You don't state which version of Cognos you're using. "Cognos Studio" is ambiguous. I'm most familiar with 8.4.1, but even then you don't say if you're trying to define this in the Cognos model, Query Studio, Event Studio or Report Studio.

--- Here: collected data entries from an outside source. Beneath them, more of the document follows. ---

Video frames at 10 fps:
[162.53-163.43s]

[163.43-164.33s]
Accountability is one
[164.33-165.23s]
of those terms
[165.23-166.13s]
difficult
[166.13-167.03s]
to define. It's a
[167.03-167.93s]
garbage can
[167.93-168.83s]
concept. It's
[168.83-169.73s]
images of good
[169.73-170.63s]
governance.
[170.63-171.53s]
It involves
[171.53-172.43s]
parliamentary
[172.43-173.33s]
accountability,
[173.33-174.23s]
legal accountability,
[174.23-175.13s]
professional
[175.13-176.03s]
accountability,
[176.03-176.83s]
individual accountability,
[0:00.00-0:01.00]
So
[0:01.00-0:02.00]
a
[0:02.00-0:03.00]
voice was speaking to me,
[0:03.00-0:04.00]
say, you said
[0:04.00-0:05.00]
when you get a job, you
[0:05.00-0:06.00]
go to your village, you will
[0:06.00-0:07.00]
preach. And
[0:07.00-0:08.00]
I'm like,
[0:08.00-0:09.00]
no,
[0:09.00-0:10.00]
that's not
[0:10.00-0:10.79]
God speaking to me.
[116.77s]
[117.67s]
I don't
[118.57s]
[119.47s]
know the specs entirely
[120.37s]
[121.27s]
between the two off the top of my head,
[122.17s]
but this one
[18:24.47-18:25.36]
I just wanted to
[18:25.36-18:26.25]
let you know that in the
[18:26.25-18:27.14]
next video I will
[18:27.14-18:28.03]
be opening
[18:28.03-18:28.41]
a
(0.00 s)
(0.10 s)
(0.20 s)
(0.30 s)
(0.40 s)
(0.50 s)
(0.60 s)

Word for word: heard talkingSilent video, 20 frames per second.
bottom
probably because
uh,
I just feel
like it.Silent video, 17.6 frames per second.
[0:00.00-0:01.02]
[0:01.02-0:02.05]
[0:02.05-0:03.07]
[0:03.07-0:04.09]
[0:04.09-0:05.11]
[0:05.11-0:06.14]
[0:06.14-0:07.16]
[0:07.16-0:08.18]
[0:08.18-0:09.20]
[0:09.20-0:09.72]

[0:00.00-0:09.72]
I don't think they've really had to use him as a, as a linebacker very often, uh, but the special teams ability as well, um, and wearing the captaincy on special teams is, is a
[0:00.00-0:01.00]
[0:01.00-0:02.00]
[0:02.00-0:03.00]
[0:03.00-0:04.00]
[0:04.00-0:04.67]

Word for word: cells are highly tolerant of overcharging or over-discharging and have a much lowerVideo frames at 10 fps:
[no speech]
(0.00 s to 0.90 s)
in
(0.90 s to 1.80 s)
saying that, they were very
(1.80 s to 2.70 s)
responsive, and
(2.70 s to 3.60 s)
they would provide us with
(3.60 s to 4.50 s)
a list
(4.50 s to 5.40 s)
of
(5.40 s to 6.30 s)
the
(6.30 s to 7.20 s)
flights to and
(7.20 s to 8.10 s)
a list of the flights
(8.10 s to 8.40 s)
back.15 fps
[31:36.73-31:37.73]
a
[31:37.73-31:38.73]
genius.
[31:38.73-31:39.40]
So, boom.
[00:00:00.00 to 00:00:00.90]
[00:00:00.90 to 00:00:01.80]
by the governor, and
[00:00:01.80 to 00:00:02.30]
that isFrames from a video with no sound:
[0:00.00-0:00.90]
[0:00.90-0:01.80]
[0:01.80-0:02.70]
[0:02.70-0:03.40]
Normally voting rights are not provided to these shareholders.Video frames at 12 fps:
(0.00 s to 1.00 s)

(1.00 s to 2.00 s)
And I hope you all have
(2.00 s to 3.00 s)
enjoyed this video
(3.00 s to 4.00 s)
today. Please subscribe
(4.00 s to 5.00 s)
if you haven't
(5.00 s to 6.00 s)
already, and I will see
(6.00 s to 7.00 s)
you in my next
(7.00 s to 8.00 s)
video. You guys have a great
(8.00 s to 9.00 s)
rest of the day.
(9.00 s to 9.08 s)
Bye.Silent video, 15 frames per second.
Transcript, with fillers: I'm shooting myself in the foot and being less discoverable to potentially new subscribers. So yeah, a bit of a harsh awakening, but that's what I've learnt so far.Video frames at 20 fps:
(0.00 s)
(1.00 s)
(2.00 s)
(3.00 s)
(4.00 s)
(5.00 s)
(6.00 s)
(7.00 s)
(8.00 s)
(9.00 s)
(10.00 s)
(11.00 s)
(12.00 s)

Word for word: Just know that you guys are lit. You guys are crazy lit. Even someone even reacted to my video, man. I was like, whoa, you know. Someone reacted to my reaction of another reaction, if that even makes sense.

Second, you should always show what you've got so far when asking questions on StackOverflow. People want to see what you have done to show you want to fix, not repeat the lion's share of the work. That's why you got downvotes.
As far as plain SQL, you'll want to do this:
SELECT a.Acctno, a.ClientNo, a.ClientName, coalesce(e1.Names,'Not Defined') "PrimaryOffName", coalesce(e2.Names,'Not Defined') "SecondaryOffName"
FROM Account a
LEFT OUTER JOIN Emp e1
ON t.PrimaryOffID = e1.EmpID
LEFT OUTER JOIN Emp e2
ON t.PrimaryOffID = e2.EmpID
I made up table names. You can do this in Report Studio by creating two queries for Emp and outer joining them in succession to the Account query.
If you're able to, you'll want to move the OffID fields to a separate juntion table and remove them from the Account table. You can then create a Status field or flag in that junction table that identifies primary and secondary.